Work request: Wherever pictures appear in the listing below, leave them out, and copy exactly, and only, everything from the line with "Video frames at" down to the line with "Transcript: didn't know".

Information:

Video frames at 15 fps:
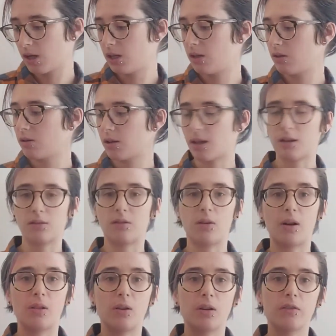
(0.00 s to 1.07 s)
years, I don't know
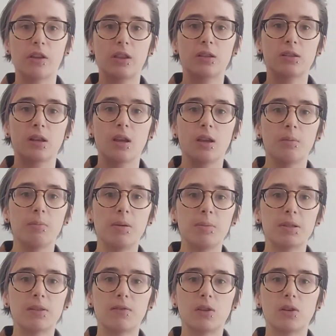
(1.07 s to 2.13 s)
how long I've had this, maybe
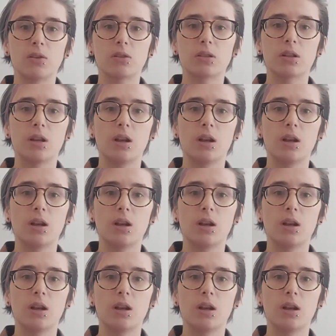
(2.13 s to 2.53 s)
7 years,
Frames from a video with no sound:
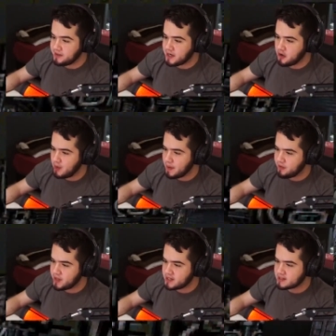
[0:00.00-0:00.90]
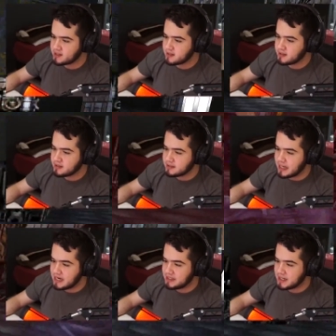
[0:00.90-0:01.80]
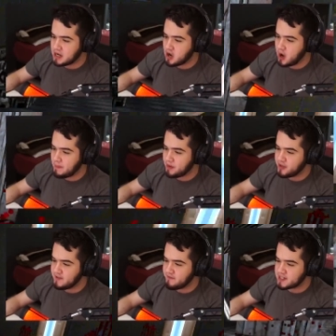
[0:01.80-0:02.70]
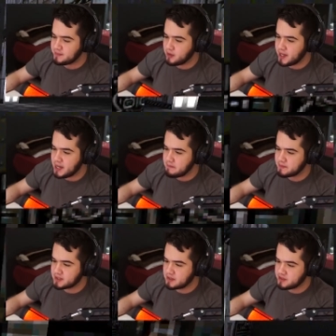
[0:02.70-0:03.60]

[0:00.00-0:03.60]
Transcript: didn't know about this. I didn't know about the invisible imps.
...
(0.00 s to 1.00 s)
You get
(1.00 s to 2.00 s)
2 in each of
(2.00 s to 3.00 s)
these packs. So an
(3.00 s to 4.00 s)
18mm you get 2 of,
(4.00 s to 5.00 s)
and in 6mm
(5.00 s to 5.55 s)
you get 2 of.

Expected output:
Video frames at 15 fps:
(0.00 s to 1.07 s)
years, I don't know
(1.07 s to 2.13 s)
how long I've had this, maybe
(2.13 s to 2.53 s)
7 years,
Frames from a video with no sound:
[0:00.00-0:00.90]
[0:00.90-0:01.80]
[0:01.80-0:02.70]
[0:02.70-0:03.60]

[0:00.00-0:03.60]
Transcript: didn't know about this. I didn't know about the invisible imps.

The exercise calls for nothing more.